По словам Заплотника, они чувствовали себя беззащитными перед мощью стихии. Огромное напряжение не отпускало – возможно, это было самое рискованное предприятие в их жизни. Первые сто метров от лагеря подъем проходил по глубокому снегу. Маршрут шел примерно вдоль линии гребня, который постепенно становился виден все хуже.
Вскоре подниматься стало очень трудно, путь проходил по крутой и очень разрушенной скале, покрытой свежим снегом. Вскоре у Заплотника закончился кислород, и он почувствовал, что слабеет. Кошки стали проскальзывать по скальной поверхности, и вскоре он поднимался на одной только силе воли, точнее говоря, воля к жизни удерживала его на стене. Следующий фрагмент склона представлял монолитную скалу, и Штремфелю пришлось подниматься без перчаток, чтобы найти зацепы. Вскоре набежали тучи и начался снег. Альпинисты находились на последнем крутом скальном участке, дальше склон должен был выполаживаться и, как они надеялись, привести к вершинному гребню, но сейчас подъем был слишком опасным, чувствовалось, что предел разумного перейден. Стоило остановиться и обсудить, как быть дальше, но хватило всего одного обмена взглядами, чтобы принять решение. Штремфель молча достал рацию и вызвал Кунавера, чтобы сообщить, что они поворачивают назад. Кунавер не желал сдаваться, когда, казалось, вершина так близка, предложил им вернуться в лагерь VI и посмотреть, получится ли предпринять еще одну попытку. Он знал, что это последний участок перед вершинным гребнем, и сказал, что Изток Томазин находится в лагере V и может принести больше кислорода. Если они предпримут еще одну попытку вчетвером, возможно, одна связка сможет взять больше кислорода, чтобы другая поднялась на вершину.
Штремфель попытался передать всю сложность восхождения: «Это больше даже не физическая, но психологическая проблема. Нас убивает стресс. Словно идешь по мягкому снегу, не зная, что под ногами». Кунавер понимал, что должен полагаться на ощущения и суждения ведущих альпинистов экспедиции. Он сказал, что они предприняли фантастическую попытку, но, если чувствуют, что нужно разворачиваться, значит, так и стоит поступить. «Мы очень устали», – сказал Штремфель. Они выложились на полную, но этого оказалось недостаточно.

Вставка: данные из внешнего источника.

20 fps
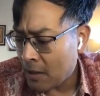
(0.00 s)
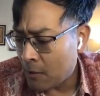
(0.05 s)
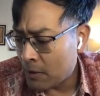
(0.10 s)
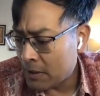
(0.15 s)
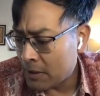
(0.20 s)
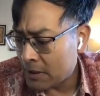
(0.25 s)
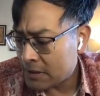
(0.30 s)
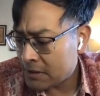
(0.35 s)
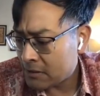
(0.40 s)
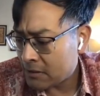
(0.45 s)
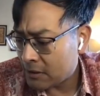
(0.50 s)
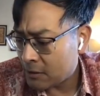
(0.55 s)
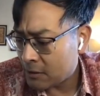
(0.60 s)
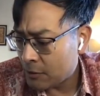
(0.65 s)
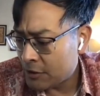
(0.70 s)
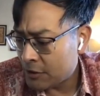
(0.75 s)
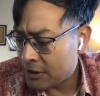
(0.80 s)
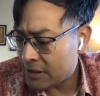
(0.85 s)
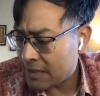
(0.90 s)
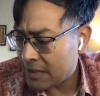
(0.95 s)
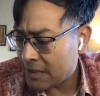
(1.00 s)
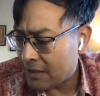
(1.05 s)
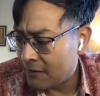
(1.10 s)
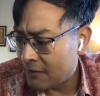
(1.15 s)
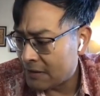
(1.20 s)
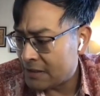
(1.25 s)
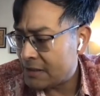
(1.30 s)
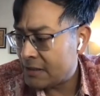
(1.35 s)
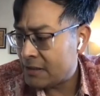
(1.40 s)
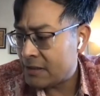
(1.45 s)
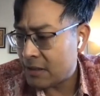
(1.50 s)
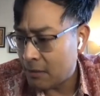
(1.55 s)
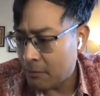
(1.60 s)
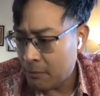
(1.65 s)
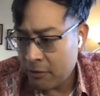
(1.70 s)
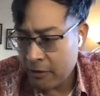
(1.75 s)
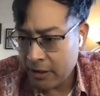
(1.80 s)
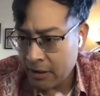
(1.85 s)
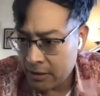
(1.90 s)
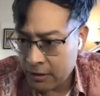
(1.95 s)
want to start with just kind of the
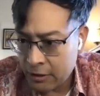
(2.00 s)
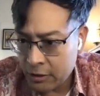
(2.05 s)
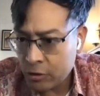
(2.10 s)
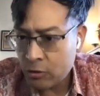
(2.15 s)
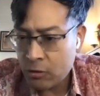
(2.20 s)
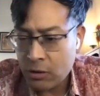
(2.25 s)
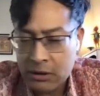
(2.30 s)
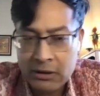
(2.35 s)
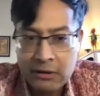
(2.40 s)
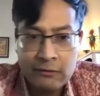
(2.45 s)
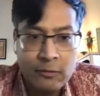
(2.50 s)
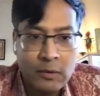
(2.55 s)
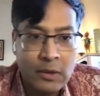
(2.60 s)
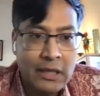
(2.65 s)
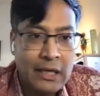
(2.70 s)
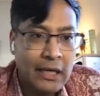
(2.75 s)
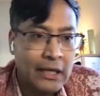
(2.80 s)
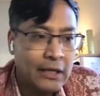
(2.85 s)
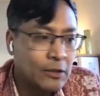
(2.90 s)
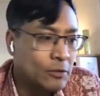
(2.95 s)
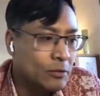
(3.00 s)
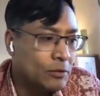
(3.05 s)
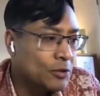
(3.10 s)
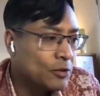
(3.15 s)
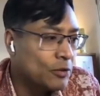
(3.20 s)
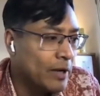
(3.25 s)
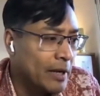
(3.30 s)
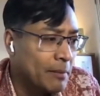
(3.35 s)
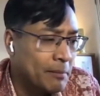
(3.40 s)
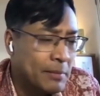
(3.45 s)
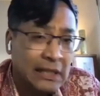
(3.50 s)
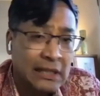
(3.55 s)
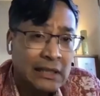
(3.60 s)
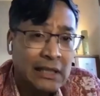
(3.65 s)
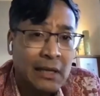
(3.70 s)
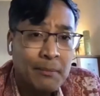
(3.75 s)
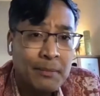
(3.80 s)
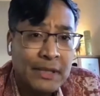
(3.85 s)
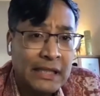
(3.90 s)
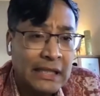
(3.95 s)
summary, the short of what I do. So I build
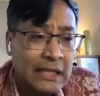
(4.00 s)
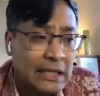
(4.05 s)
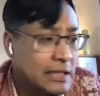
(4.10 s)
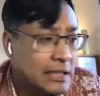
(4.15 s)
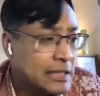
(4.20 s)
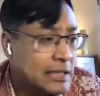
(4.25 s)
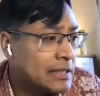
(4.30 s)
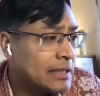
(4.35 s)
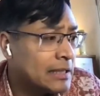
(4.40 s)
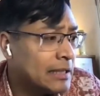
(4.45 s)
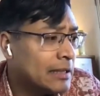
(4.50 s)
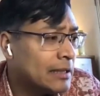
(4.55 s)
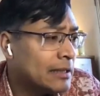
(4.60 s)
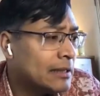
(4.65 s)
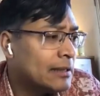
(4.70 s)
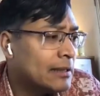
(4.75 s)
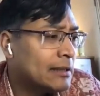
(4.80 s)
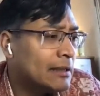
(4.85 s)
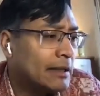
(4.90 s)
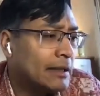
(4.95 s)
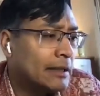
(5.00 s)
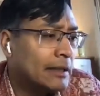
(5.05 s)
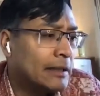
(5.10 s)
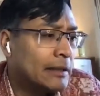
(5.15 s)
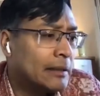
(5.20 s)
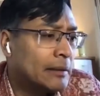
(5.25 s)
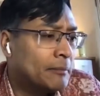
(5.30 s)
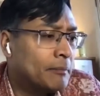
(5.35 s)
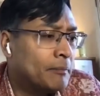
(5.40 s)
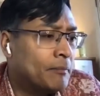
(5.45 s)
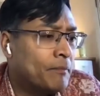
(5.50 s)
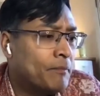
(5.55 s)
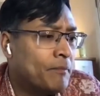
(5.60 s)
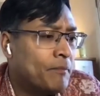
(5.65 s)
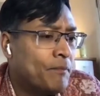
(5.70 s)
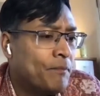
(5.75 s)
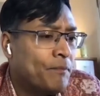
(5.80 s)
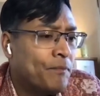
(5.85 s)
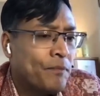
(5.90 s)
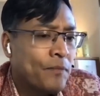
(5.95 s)
companies.
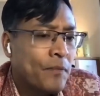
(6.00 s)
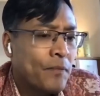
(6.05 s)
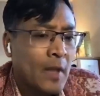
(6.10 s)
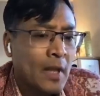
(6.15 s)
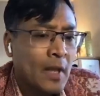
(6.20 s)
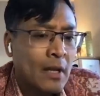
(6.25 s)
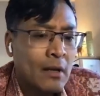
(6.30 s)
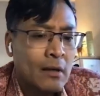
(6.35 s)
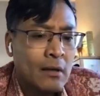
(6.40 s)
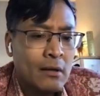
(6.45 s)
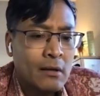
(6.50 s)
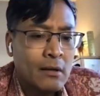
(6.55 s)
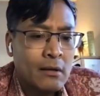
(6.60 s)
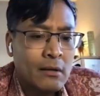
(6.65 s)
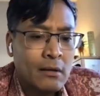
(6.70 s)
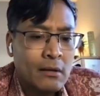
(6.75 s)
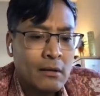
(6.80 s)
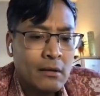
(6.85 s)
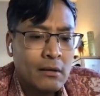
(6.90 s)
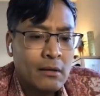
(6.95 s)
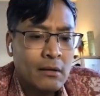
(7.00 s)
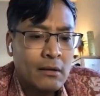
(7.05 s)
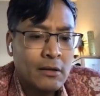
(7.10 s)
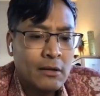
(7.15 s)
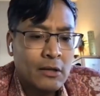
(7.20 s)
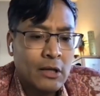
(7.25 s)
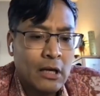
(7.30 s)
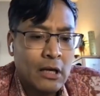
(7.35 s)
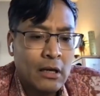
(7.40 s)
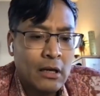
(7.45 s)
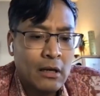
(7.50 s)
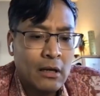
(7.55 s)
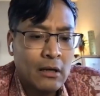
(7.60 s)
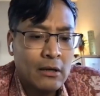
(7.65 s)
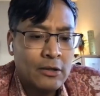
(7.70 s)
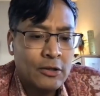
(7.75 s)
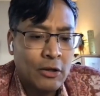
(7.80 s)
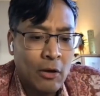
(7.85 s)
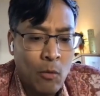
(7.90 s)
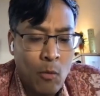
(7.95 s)

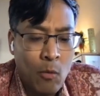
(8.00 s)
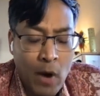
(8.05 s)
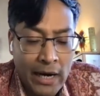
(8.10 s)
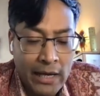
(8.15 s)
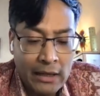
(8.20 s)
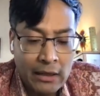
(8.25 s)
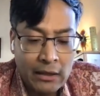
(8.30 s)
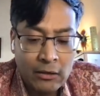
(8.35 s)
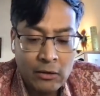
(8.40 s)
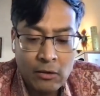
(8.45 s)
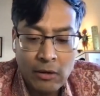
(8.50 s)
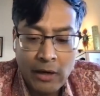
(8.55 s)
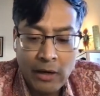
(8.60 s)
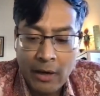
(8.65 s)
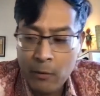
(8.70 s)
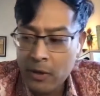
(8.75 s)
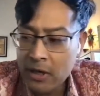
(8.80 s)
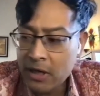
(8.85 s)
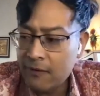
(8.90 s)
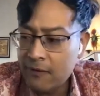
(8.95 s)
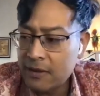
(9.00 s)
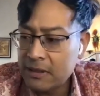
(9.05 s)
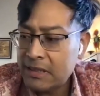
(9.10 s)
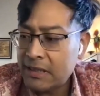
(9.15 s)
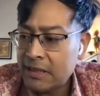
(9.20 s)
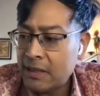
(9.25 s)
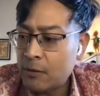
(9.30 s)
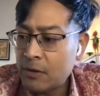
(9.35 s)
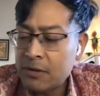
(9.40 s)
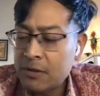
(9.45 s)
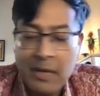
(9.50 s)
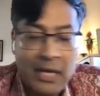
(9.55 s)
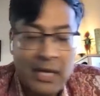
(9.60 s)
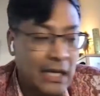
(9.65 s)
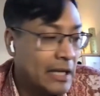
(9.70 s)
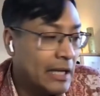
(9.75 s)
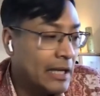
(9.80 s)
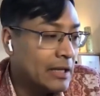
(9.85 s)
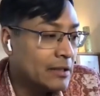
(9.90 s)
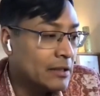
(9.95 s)
So a while ago, I wouldn't even say it was
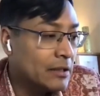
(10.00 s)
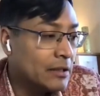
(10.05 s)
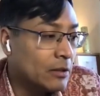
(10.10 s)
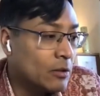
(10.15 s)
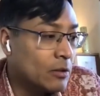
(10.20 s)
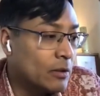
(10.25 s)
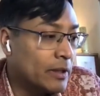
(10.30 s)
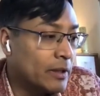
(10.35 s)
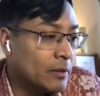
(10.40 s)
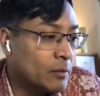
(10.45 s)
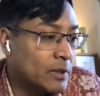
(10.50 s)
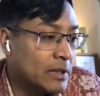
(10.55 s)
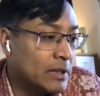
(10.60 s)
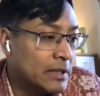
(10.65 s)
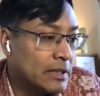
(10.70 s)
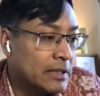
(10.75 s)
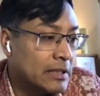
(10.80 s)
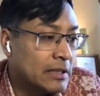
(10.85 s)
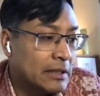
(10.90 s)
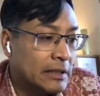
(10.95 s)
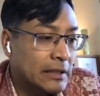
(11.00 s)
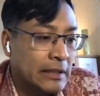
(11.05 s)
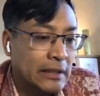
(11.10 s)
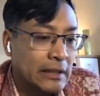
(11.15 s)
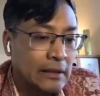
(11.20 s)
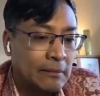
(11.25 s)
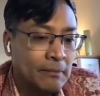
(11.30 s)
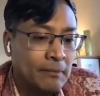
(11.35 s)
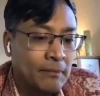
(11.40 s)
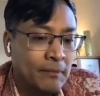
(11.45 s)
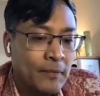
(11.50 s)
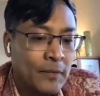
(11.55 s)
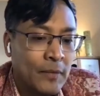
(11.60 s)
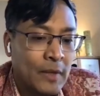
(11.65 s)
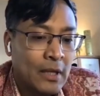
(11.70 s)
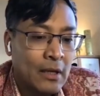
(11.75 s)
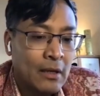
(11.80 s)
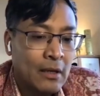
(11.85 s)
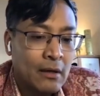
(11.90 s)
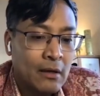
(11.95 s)
many years ago, it was
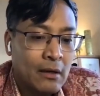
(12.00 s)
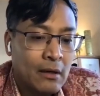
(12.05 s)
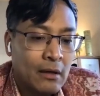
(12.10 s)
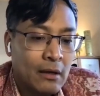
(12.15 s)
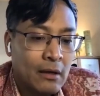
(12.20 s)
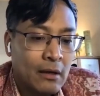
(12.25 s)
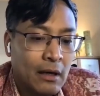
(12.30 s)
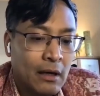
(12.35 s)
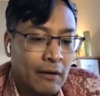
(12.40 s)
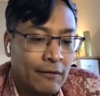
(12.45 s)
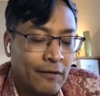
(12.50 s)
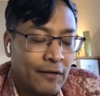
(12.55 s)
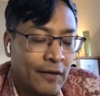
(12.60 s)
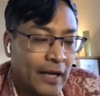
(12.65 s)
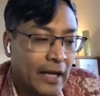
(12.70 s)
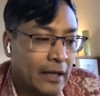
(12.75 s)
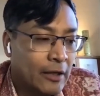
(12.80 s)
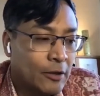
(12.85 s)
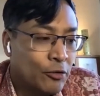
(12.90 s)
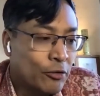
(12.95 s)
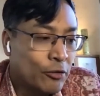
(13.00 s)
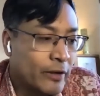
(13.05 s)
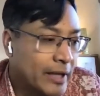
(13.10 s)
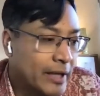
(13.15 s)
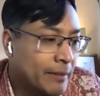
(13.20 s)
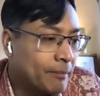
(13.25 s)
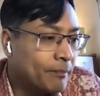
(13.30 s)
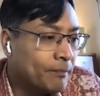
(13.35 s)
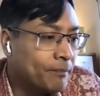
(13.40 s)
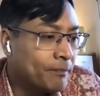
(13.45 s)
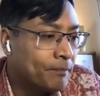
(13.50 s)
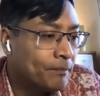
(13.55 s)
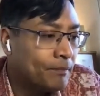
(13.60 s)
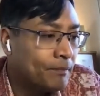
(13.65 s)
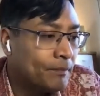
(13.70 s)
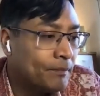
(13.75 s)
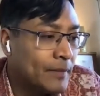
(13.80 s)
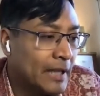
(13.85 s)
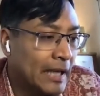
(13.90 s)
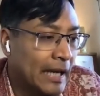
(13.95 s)
a vague dream
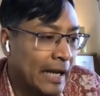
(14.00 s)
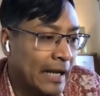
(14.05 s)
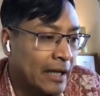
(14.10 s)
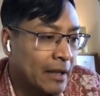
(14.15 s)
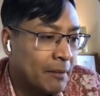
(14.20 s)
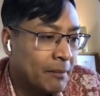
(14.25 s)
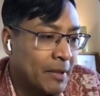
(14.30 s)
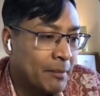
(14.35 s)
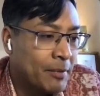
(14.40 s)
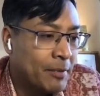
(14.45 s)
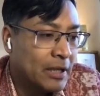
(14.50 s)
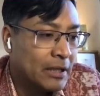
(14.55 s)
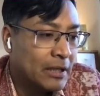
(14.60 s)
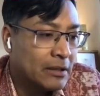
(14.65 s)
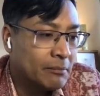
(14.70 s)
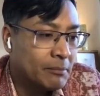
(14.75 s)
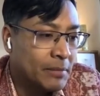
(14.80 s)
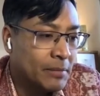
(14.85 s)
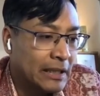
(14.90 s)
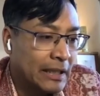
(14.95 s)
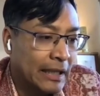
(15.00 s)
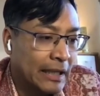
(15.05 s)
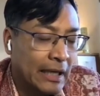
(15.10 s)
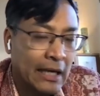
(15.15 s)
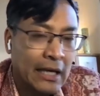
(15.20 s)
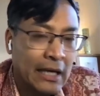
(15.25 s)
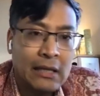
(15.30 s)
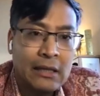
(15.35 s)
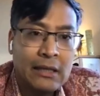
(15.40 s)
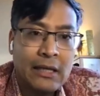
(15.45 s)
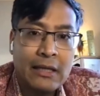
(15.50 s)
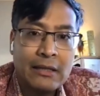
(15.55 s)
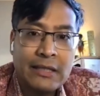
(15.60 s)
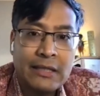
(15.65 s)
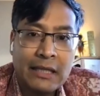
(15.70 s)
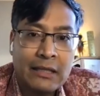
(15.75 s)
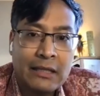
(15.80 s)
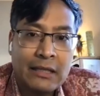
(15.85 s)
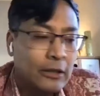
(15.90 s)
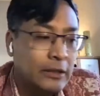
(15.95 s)
that I could be part of building a healthcare
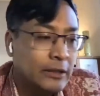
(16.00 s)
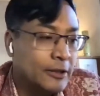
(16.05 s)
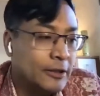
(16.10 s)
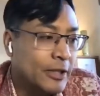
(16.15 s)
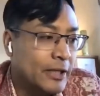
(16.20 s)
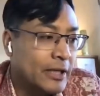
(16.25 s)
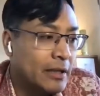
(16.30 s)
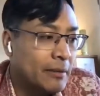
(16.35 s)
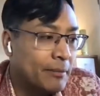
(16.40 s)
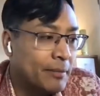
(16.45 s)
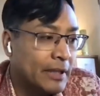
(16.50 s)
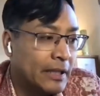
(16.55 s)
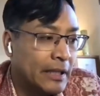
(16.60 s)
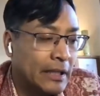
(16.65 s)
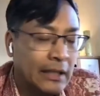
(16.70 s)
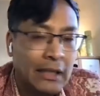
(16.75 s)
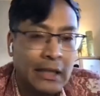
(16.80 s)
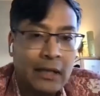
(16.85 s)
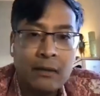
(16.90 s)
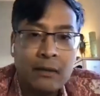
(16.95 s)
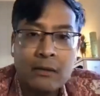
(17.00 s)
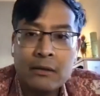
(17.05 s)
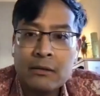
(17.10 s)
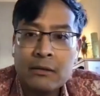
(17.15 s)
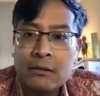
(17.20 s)
technology company that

Заплотник переживал, не зашли ли они слишком далеко. Позднее он напишет: «Внутри меня все оборвалось. Не перешел ли я черту, которую никому не дозволено переступать? Ведь до сих пор я всегда четко знал, где она, чувствовал ее. Но теперь понимаю лишь, что мы бежим, спасаемся, что шторм усиливается и что мы замерзаем. То “я”, кем я являлся последние несколько часов, было мне совершенно незнакомо. Напряжение долгих недель сверхчеловеческих усилий, животный страх, чувство ответственности за друзей, ответственность за веру людей в нас – все это теперь сошлось, сконцентрировалось в одной точке, в здесь и сейчас, а в результате – несколько часов спуска. Мы были чертовски близки к вершине».
У Павла Подгорника тоже возникло чувство, что это выход за пределы разумного. Тем не менее они выжили. Все, чего они хотели в тот момент, – спуститься с горы, уйти как можно дальше от ночевок в снежных пещерах, от бурь и лавин. Но это также означало, что придется бросить то, во что все участники экспедиции вложили столько сил.
Заплотник смотрел на Южную стену в лучах закатного солнца, на резкий контраст между девственно белым снегом и пугающей чернотой скал. Да, ему по-прежнему хотелось стать на вершине, глядеть в страшную пропасть под ногами, разглядывать Эверест и Макалу, но сейчас больше всего они желали оказаться в теплом безопасном мире.